Yes, that time when she accidentally knocked over a bowl of tuna casserole off the counter and somehow managed to stop it hovering in mid air before it crashed to the floor. She was only nine years old. Or during that time over dinner she thought she heard her brother said, “How the heck am I going to tell them I flunked biology,” and asked him out loud, “You flunk biology?” Then realized he hadn’t said it when his eyes grew large and blank, looked over at their parents and smiled sheepishly.
“Megan, breakfast,” she heard her mother call out from downstairs. Reluctantly, she got out of bed and went to the bathroom to freshen up. Walking down the stairs, she saw the usual sight that greeted her every Sunday morning. Her mother Lillian, towering at 6’1 with beautiful chestnut locks both Megan and her brother had inherited, bending over the dining table to serve sausage and eggs. Her hair in a loose bun, Megan thought she saw a twinkle in her hazel eyes every time the sun light hits them. Her father, still handsome at 53, had a lean and toned body, with a slight cleft in his chin. His dark hair was slick black, except for a few strands of white hair that stood visible gave out his age. He would always sit at the head of the table, as if representing the ‘head’ of the family, but in reality Megan knew her mother was actually the one in control. Her father rarely, if not never, made a decision without consulting his lawyer wife. Even as a judge himself, he had deep respect and love for his wife. Then there’s Daniel, her twin brother, older by 3 minutes. They look exactly alike; both had deep chestnut hair, slender bodies, and stood tall at 5’11. The only thing that they didn’t share was the colour of their eyes. Megan inherited her father’s dark greenish pupils, while Daniel’s were hazel.
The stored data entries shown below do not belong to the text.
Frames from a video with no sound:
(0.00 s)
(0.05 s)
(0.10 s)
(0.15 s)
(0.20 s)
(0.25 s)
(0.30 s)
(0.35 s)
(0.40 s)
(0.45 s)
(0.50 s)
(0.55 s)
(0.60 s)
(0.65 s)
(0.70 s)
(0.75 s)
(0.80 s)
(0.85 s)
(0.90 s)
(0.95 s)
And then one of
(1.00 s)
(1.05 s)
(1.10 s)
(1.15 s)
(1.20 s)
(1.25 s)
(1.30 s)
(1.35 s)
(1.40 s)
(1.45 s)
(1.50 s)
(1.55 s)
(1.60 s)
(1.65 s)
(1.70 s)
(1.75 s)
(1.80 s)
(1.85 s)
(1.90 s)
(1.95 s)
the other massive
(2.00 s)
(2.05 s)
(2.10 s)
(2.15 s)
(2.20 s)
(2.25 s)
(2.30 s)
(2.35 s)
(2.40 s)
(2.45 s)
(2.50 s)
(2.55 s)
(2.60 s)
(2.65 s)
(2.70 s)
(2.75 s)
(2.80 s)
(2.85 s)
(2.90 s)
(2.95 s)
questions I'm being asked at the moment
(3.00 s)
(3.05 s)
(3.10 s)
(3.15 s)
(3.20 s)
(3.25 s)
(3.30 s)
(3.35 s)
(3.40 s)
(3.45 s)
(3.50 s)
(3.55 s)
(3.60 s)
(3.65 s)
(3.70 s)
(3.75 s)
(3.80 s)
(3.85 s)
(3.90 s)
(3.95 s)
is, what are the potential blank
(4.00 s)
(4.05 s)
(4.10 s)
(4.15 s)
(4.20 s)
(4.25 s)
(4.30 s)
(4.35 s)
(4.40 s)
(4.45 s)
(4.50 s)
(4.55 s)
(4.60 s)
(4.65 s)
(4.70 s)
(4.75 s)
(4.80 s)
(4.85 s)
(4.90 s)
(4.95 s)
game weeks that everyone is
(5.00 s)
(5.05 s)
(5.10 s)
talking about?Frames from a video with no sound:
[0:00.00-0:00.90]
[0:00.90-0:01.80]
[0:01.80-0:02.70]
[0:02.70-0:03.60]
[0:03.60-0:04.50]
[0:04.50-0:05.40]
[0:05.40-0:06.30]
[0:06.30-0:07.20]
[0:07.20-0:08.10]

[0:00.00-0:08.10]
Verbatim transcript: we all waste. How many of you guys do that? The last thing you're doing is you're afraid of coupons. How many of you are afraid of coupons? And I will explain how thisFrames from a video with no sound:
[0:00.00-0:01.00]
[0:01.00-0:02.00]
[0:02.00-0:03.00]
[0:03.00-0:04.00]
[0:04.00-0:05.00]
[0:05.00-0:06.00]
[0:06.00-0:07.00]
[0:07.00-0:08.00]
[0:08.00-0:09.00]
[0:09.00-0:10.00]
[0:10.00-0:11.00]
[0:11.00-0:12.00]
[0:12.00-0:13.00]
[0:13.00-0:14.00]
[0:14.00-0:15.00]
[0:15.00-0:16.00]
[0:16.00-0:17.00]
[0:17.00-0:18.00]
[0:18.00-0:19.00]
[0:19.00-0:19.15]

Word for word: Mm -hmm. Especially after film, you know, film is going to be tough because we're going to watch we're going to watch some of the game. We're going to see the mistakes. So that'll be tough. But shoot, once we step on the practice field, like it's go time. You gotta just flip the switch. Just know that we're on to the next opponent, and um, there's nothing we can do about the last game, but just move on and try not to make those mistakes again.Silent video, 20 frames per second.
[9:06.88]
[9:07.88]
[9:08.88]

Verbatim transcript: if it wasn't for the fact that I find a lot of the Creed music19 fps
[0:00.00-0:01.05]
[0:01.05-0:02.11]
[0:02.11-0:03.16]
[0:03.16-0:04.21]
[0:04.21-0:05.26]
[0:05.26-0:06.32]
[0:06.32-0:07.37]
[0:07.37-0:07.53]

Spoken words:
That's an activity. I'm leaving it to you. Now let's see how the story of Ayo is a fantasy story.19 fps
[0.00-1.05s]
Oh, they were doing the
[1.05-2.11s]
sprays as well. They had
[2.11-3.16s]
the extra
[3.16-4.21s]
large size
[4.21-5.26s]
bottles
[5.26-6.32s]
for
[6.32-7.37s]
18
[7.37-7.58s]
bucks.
Daniel gazes up from his plate of sausage and eggs and smirks, “You look dandy today,” “Stow it Danny,” She passed the antique mirror hung on her living room wall which her mother had purchased from an unknown antique store. Megan always felt like the evil queen in Snow White every time she look into that mirror. She took a quick look and thought, My God. There were dark rings around her eyes and her face looked as pale as ever. Her hair, even though she had combed it, stuck out here and there, like an electric charge just went through her body.
She pulled the chair in front of Daniel and plopped down, sticking her tongue out at him. “Everything ok, honey?” her father cooed. She was especially close to her father. It seemed to her that her father could sense even the slightest hint of worry in her face and would immediately try to make her feel better. “Yeah, everything’s fine,” she replied, but as soon as she said that a feeling of doubt gushed over her. Is it really? She tried to brush it away as if brushing a pesky mosquito away, but as much as she tried it would not go completely away.